## Exercise aim:
A single number is the answer: the count of lines in the records that hold the word "reading".

## Material to process:
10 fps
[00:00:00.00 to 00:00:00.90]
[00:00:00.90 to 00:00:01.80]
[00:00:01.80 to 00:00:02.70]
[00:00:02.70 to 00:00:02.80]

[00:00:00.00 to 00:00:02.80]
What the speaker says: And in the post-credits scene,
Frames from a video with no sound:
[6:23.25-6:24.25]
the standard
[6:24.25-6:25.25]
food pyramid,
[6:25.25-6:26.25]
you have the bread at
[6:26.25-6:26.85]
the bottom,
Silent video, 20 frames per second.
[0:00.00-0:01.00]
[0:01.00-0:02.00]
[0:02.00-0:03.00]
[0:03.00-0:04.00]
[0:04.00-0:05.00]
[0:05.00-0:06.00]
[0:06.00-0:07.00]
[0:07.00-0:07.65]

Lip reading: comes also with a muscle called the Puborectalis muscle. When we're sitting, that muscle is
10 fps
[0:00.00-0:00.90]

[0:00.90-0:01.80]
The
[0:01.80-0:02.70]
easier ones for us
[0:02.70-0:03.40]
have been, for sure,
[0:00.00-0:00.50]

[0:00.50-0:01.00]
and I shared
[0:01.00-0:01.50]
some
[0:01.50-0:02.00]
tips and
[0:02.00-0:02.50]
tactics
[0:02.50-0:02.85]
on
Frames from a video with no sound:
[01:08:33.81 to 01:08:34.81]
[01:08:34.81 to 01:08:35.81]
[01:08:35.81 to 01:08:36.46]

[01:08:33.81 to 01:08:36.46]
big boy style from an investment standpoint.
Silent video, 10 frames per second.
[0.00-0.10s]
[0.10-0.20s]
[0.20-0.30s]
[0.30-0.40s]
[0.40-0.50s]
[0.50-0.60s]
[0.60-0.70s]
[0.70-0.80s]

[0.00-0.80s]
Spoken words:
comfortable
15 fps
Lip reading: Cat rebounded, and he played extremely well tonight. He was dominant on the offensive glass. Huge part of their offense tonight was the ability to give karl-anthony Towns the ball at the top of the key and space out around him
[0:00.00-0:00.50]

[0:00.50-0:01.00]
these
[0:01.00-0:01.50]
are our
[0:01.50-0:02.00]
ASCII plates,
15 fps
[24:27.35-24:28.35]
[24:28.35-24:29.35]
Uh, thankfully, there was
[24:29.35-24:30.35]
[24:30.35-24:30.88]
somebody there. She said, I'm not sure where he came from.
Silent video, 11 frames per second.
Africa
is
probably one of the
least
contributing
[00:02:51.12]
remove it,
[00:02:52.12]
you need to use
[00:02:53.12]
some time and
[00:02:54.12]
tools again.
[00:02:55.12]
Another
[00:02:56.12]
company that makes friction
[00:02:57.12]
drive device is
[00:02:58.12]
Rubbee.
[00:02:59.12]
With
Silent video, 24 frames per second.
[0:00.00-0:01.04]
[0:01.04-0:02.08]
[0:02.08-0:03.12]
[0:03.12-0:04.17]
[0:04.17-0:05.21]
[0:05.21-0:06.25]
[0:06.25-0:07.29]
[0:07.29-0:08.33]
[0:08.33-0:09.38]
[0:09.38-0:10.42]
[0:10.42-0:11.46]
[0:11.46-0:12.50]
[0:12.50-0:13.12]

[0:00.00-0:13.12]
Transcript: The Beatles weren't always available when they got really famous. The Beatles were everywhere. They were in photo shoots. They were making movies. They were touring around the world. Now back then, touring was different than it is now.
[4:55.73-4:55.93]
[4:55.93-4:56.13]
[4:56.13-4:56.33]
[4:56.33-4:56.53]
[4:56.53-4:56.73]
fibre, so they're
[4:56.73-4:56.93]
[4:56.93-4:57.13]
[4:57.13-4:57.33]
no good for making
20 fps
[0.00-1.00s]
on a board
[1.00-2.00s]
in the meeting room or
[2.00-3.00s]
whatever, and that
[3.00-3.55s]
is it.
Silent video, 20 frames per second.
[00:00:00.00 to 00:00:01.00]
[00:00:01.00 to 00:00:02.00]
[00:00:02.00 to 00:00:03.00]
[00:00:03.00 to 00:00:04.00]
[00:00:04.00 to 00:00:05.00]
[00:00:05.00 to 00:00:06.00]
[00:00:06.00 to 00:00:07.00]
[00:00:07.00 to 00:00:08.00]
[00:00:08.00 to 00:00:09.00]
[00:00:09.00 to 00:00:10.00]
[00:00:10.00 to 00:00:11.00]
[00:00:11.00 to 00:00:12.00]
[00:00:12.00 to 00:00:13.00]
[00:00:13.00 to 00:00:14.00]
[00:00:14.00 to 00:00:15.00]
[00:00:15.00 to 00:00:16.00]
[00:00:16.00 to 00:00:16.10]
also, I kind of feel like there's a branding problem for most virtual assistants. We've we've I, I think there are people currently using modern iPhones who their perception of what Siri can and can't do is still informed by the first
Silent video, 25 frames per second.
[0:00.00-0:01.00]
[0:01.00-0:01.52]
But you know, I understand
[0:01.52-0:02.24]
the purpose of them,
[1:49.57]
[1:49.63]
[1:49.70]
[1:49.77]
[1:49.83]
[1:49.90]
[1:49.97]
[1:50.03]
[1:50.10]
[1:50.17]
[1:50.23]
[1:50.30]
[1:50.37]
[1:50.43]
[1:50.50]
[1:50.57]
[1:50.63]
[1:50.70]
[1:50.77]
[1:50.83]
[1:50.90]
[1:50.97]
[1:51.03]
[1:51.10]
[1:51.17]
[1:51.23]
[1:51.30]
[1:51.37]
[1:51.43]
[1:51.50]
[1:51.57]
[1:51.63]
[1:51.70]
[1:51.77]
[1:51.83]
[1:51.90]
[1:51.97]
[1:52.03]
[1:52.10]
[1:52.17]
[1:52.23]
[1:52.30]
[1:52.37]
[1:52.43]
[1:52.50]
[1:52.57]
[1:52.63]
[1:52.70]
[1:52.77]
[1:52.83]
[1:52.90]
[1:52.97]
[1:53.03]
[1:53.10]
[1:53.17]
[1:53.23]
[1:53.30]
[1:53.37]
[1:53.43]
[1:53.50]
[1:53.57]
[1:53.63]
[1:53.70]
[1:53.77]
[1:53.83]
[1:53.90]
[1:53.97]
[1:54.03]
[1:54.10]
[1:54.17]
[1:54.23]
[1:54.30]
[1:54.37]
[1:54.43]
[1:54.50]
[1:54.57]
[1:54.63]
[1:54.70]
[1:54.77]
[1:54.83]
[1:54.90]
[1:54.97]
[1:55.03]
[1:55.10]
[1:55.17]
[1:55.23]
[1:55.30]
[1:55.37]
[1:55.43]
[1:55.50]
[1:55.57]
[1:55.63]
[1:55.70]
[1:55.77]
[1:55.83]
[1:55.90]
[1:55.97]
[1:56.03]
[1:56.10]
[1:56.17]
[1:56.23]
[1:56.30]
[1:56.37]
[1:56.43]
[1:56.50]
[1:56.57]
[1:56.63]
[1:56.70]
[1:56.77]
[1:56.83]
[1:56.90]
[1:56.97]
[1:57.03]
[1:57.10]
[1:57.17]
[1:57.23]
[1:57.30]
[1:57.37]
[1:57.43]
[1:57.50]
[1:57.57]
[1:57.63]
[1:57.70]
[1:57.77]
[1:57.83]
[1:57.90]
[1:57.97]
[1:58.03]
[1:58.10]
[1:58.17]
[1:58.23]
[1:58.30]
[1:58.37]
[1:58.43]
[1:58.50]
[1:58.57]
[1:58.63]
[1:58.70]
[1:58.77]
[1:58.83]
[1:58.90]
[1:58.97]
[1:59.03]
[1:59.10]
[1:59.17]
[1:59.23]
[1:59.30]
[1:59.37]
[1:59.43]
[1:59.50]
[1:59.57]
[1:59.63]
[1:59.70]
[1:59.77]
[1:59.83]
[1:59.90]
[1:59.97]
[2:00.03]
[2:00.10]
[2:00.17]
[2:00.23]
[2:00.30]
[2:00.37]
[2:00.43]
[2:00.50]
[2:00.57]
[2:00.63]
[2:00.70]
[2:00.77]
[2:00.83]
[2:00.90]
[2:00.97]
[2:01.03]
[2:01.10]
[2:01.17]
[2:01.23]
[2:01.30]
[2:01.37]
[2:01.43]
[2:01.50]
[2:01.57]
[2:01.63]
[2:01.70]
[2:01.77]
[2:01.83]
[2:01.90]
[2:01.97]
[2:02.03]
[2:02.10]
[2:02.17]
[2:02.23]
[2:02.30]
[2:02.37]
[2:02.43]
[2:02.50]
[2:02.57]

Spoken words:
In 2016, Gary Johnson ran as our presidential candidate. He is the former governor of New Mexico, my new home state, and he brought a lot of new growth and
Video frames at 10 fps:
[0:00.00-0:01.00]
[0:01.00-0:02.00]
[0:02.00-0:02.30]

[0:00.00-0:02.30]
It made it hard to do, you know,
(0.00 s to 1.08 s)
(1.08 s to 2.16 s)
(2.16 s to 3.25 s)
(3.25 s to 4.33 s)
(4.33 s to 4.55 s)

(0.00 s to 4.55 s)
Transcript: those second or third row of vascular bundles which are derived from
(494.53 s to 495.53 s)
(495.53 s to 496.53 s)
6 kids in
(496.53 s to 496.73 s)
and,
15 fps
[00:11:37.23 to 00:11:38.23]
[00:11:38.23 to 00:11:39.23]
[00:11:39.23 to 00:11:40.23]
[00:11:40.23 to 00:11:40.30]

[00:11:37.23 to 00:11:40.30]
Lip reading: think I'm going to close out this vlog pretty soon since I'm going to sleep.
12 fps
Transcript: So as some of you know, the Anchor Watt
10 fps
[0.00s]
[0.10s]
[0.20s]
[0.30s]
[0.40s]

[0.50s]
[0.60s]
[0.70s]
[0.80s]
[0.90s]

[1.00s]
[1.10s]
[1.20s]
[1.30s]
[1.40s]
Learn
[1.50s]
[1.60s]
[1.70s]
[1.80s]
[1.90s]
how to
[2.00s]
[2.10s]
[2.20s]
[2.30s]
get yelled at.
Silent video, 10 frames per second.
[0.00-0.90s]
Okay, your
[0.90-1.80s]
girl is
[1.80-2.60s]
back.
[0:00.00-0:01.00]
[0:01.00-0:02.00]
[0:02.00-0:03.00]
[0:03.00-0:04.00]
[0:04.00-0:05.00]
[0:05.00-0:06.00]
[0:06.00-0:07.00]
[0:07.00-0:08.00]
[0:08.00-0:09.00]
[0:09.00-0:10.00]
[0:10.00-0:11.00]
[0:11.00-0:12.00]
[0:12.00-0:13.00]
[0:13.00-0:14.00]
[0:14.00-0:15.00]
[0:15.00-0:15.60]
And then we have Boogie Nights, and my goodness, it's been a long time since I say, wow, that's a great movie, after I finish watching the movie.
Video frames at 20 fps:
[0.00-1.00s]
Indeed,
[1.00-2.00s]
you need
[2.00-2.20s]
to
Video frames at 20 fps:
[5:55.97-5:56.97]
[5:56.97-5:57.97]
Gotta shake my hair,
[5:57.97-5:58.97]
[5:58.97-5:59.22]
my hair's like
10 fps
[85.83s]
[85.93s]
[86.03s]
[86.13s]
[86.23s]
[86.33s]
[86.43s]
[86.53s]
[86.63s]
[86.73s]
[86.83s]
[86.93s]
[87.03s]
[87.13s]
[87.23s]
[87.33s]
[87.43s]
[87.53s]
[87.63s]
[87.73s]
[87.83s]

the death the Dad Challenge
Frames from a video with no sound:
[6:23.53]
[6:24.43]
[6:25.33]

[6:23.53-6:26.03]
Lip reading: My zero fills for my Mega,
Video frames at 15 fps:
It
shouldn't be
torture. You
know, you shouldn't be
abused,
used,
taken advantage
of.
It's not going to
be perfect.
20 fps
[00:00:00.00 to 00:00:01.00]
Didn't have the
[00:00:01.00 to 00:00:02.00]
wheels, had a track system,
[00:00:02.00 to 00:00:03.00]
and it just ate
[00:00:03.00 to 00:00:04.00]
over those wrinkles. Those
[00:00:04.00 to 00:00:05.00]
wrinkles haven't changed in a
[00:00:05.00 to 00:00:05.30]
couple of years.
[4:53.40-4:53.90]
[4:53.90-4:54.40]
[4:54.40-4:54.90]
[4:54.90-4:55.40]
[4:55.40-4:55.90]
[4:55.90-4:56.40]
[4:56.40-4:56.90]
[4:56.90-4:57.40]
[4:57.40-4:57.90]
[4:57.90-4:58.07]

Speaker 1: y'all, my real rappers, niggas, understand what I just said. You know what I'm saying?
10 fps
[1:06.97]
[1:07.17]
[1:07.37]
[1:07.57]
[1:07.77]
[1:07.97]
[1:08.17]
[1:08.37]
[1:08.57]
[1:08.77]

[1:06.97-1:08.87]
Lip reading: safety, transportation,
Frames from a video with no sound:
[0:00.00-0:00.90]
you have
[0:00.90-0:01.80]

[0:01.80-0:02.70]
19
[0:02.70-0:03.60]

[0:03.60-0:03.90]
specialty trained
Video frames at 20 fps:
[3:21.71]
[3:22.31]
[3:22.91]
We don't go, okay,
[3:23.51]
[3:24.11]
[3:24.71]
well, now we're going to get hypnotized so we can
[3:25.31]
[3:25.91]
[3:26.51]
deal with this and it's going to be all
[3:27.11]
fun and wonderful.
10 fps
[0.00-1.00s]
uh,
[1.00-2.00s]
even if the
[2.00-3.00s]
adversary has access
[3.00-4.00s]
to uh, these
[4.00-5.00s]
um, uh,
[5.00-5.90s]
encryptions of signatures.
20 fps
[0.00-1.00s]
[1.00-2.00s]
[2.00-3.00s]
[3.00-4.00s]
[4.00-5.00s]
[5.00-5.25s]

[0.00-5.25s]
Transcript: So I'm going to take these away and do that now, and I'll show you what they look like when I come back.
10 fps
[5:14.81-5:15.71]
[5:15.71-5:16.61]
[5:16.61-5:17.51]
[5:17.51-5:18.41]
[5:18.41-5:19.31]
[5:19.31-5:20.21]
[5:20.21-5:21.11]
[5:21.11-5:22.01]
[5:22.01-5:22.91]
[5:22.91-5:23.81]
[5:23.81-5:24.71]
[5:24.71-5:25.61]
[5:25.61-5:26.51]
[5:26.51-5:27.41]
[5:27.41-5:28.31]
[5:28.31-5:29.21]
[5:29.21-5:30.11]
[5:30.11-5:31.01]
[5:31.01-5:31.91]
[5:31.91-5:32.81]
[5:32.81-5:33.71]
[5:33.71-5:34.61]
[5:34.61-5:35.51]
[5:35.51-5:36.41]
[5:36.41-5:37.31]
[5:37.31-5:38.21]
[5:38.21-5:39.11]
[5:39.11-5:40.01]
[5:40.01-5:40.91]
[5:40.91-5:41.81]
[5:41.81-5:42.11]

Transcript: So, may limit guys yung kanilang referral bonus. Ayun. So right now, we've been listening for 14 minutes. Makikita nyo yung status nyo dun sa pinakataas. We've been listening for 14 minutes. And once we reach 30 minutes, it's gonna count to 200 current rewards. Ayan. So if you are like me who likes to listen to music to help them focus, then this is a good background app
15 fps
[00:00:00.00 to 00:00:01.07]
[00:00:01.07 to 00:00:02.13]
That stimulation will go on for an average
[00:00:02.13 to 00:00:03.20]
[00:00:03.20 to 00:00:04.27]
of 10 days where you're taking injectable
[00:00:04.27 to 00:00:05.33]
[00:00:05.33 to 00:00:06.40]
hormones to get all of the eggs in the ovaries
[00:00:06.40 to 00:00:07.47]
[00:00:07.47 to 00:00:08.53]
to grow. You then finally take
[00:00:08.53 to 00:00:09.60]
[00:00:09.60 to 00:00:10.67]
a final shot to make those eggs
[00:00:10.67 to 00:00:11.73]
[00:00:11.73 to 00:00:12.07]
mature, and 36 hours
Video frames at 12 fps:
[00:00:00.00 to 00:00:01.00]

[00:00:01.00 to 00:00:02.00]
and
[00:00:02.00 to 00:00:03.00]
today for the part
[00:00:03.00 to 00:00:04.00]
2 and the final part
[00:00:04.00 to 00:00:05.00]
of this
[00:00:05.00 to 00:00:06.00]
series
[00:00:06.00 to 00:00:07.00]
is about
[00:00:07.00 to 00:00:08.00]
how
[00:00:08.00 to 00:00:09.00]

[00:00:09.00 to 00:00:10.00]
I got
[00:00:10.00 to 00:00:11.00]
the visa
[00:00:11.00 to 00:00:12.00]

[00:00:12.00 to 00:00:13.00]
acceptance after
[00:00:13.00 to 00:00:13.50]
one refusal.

## Result:
5